Otto Beckmann

Figures for Tanz im Labyrinth

Figures for »Tanz im Labyrinth« by Otto Beckmann. ou can see a small sculpture that resembles a carousel. The apex is a red triangle. Red and yellow blocks are hanging from the threads.
Artists
Otto Beckmann
Title
Figures for Tanz im Labyrinth
Year
late 1950s
Medium / Material / Technic
Acrylic glass, magnet, cotton

Between 1958 and 1965, the Austrian computer pioneer Heinz Zemanek had the most famous objects of cybernetics reconstructed at the Institute for Low Frequency Technology of the Vienna University of Technology. Among them was the legendary labyrinth of Claude E. Shannon, which he had developed around 1950 at Bell Research Laboratories under the project name »Theseus«. The maze with the mechanical mouse was an early example of the possibilities of machine learning. The mouse, which “learned” by trial and error, was moved by an electromagnet located under the metal floor of the maze. In the Vienna reconstruction, a simple method was used to communicate to the control computer that a path was blocked: if the mouse bounced against one of the walls, contact between the mouse and the magnet was briefly interrupted. The goal of reconstructing Shannon’s machine was to develop a program in which the mouse could discover the shortest path through the maze as quickly as possible, in an analogy to a learning process.

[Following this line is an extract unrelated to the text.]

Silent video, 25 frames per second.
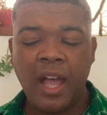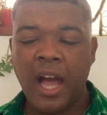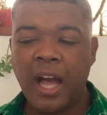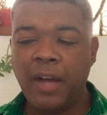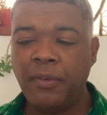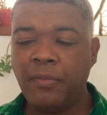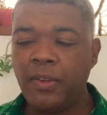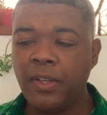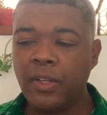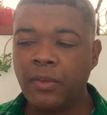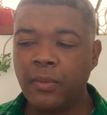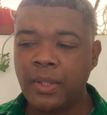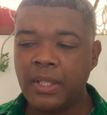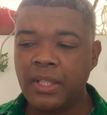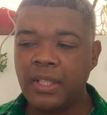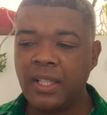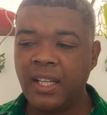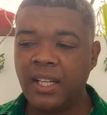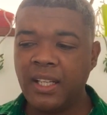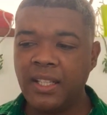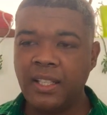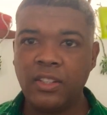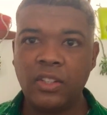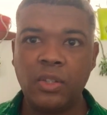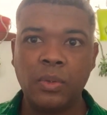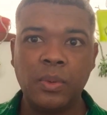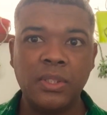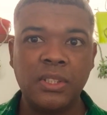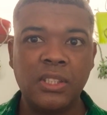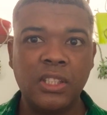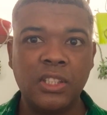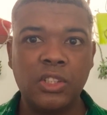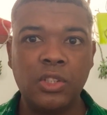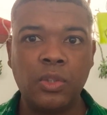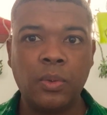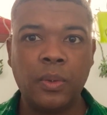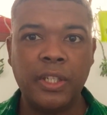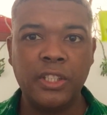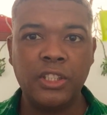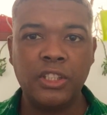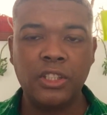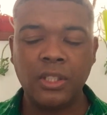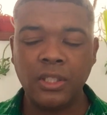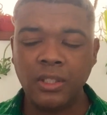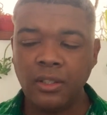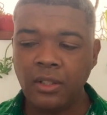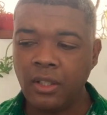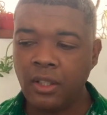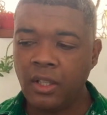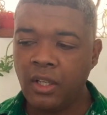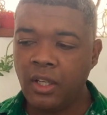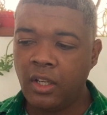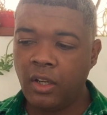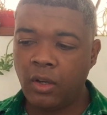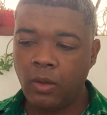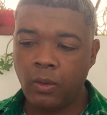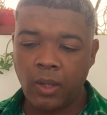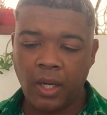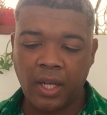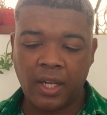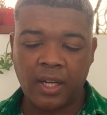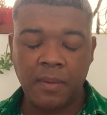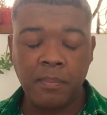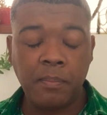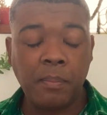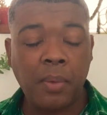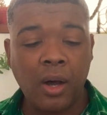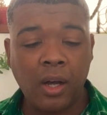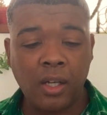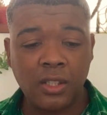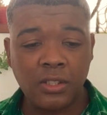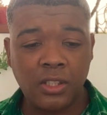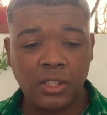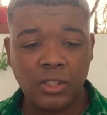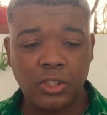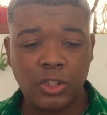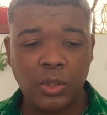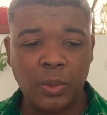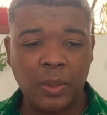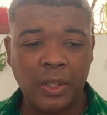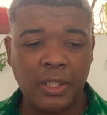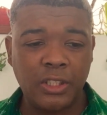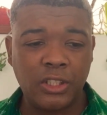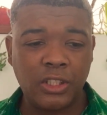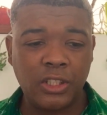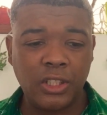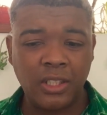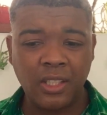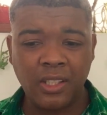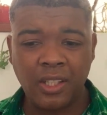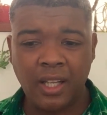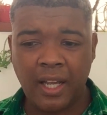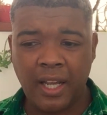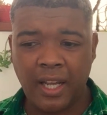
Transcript: I feel returning to a situation or like a past situation,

The artist Otto Beckmann, who had been cooperating with the Institute of Low Frequency Technology since 1966, was inspired by Richard Eier’s labyrinth. Around 1971, Beckmann developed the idea of letting the mouse run through a “lexical” labyrinth filled with words, thus generating poems. In addition, the artist used the labyrinth to continue working on a concept which he had developed in the 1960s in connection with his animated films: the idea of a choreography created with the help of computer technology. The photos from 1972 show attempts to make acrylic figures dance through the labyrinth.